Before he could tell the girl to run she said, "Big sister's angry, I have to go now."

Spike shifted to a fighter's stance, but he could feel his limbs trembling. He knew he couldn't beat the hunter that moved through the shadows. He only hoped that he could delay her long enough for the girl to escape.

She was on him. Lightning flashed momentarily illuminating her dark features that were coved with white clay and her wild tangled hair. She raised her stake and plunged to toward his heart.

He felt the wood begin to pierce his skin. It seemed to take forever as the wood pressed deeper and deeper into his chest. Then she was flung back, and a much paler but tanned hand pulled the stake from his chest.

He was lost in the beautiful green eyes that looked down on him.

"Are you okay?" his angel asked.

"Buffy?" it was the only thing he could say.

He needed to tell her something, something very important, only he didn't know what it was. Then he saw the shadow figure stand up behind Buffy, a bone knife in her raised hand. He wanted to scream a warning, but he couldn't say anything.

Just as the knife was about to be plunged into Buffy's back, Spike woke up.

It took him a minute or two to get his bearings. He still wasn't used to the small apartment Doyle had arranged for him.

He got up and went to the fridge to get a beer to calm his nerves. The dreams always unnerved him. He thought that he should be used to nightmares by now. He'd been having them ever since he got his soul back. Nightmares in which he relived all the horrible things he had done as William the Bloody.

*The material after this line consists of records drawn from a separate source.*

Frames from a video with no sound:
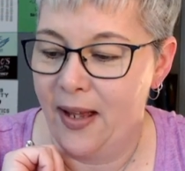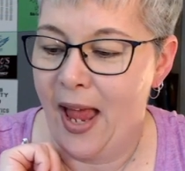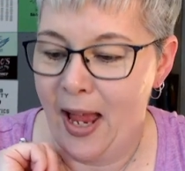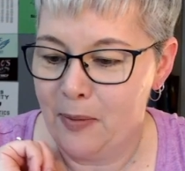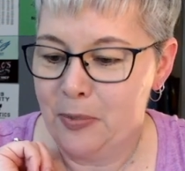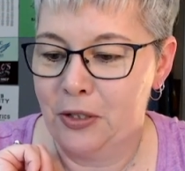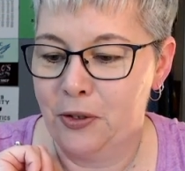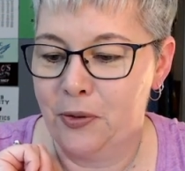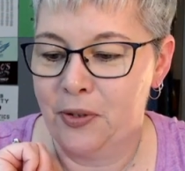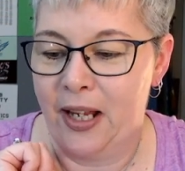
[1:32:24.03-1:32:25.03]

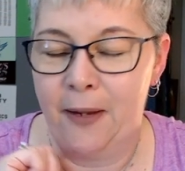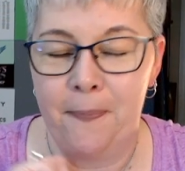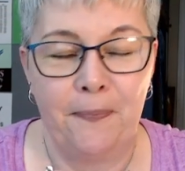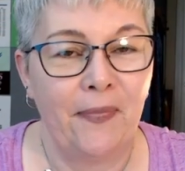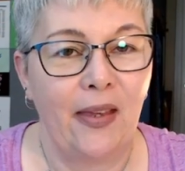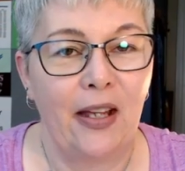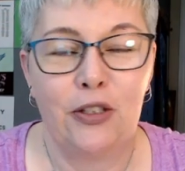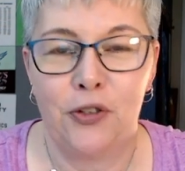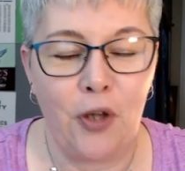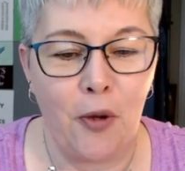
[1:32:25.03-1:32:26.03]
Absolutely.
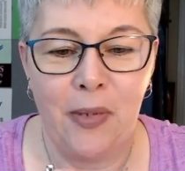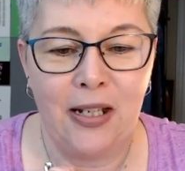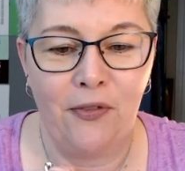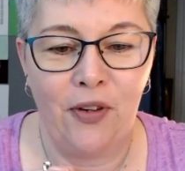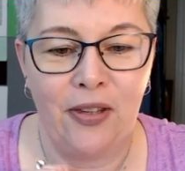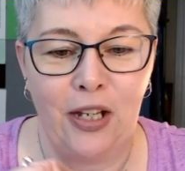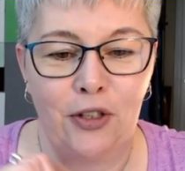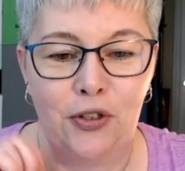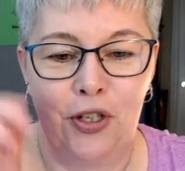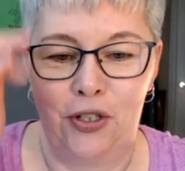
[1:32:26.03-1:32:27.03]
So many different
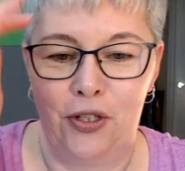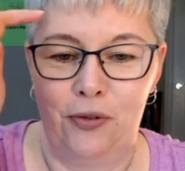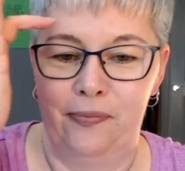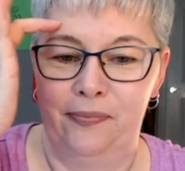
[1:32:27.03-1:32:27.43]
things you could do.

Of course he'd had a brief reprieve while he was a ghost. Ghosts don't sleep so they don't dream either. But since he became corporeal again his dreams returned, although they were different now. They were more vivid than before. Sometimes they were filled with the gory details of his past, but most of the time they were just strange.

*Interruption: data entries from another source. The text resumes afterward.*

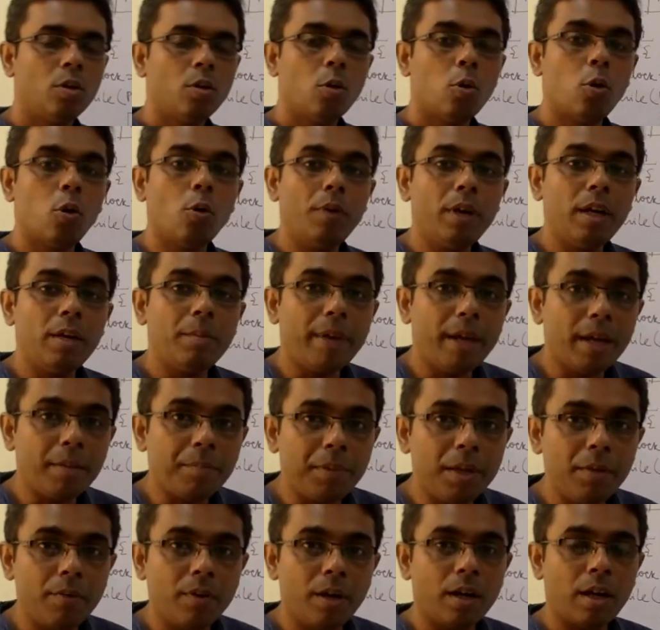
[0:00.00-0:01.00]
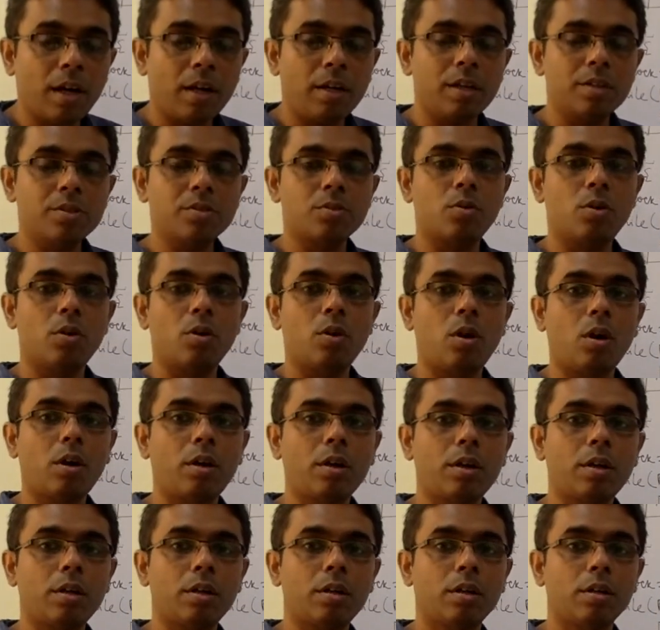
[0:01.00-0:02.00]
Who will make P1 underscore
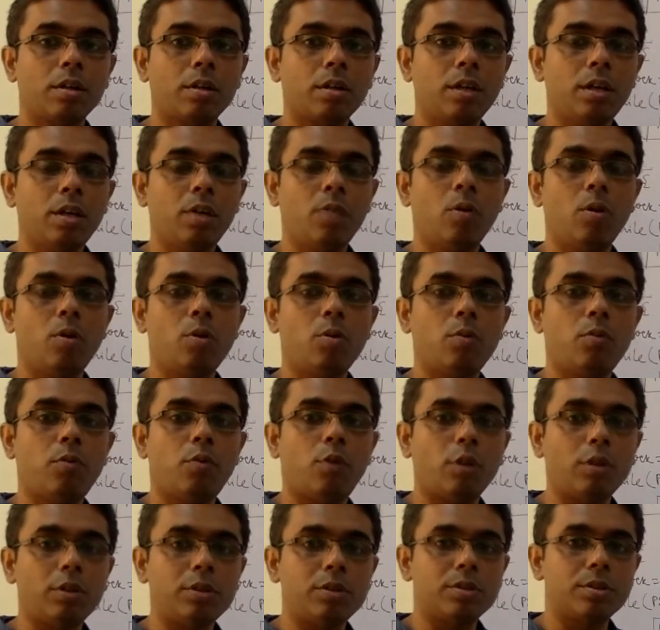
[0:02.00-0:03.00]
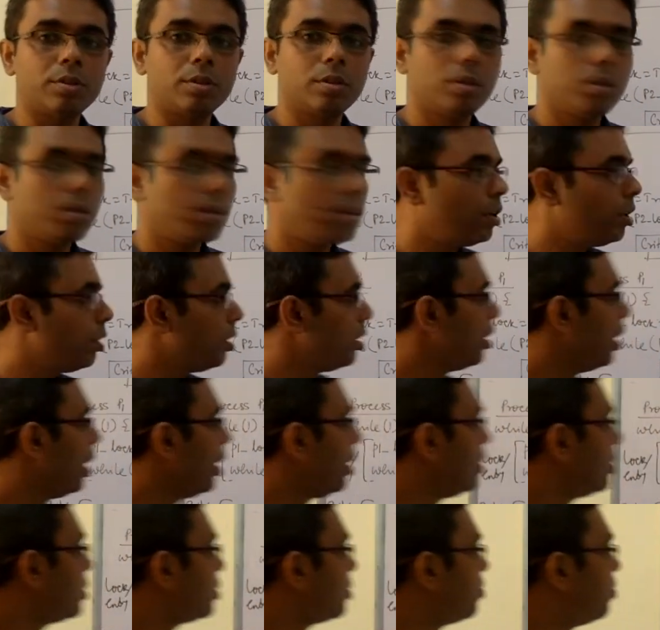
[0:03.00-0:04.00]
lock equal to false?
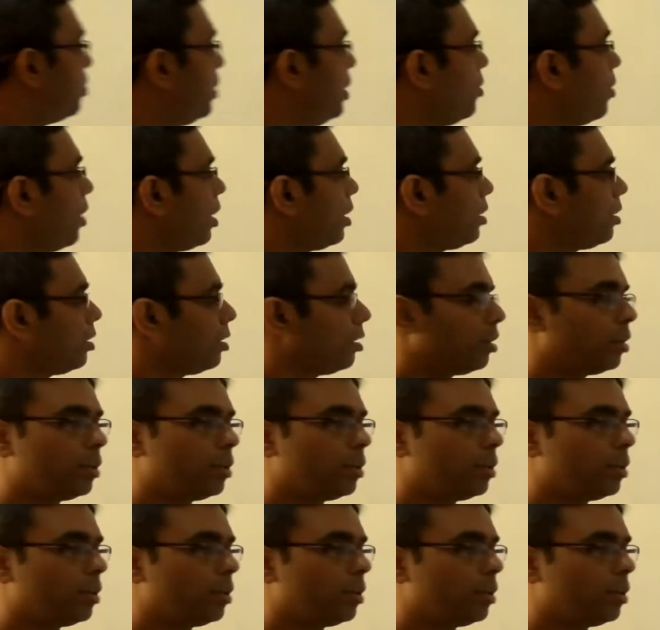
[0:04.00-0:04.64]
It is P1.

Often he was in the desert, desperate to get out of it. It was a little odd that it wasn't the sun that bothered him, but the desert itself. Of course, the sun in a dream couldn't hurt him, but he thought it was rather odd for a vampire to dream of the desert of all places.

There was one thing that all these dreams held in common. In them he was hunted. Sometimes by Nikki, sometimes by the Chinese slayer he'd killed. And often the wild girl with the white clay on her face whom he thought of as the hunter.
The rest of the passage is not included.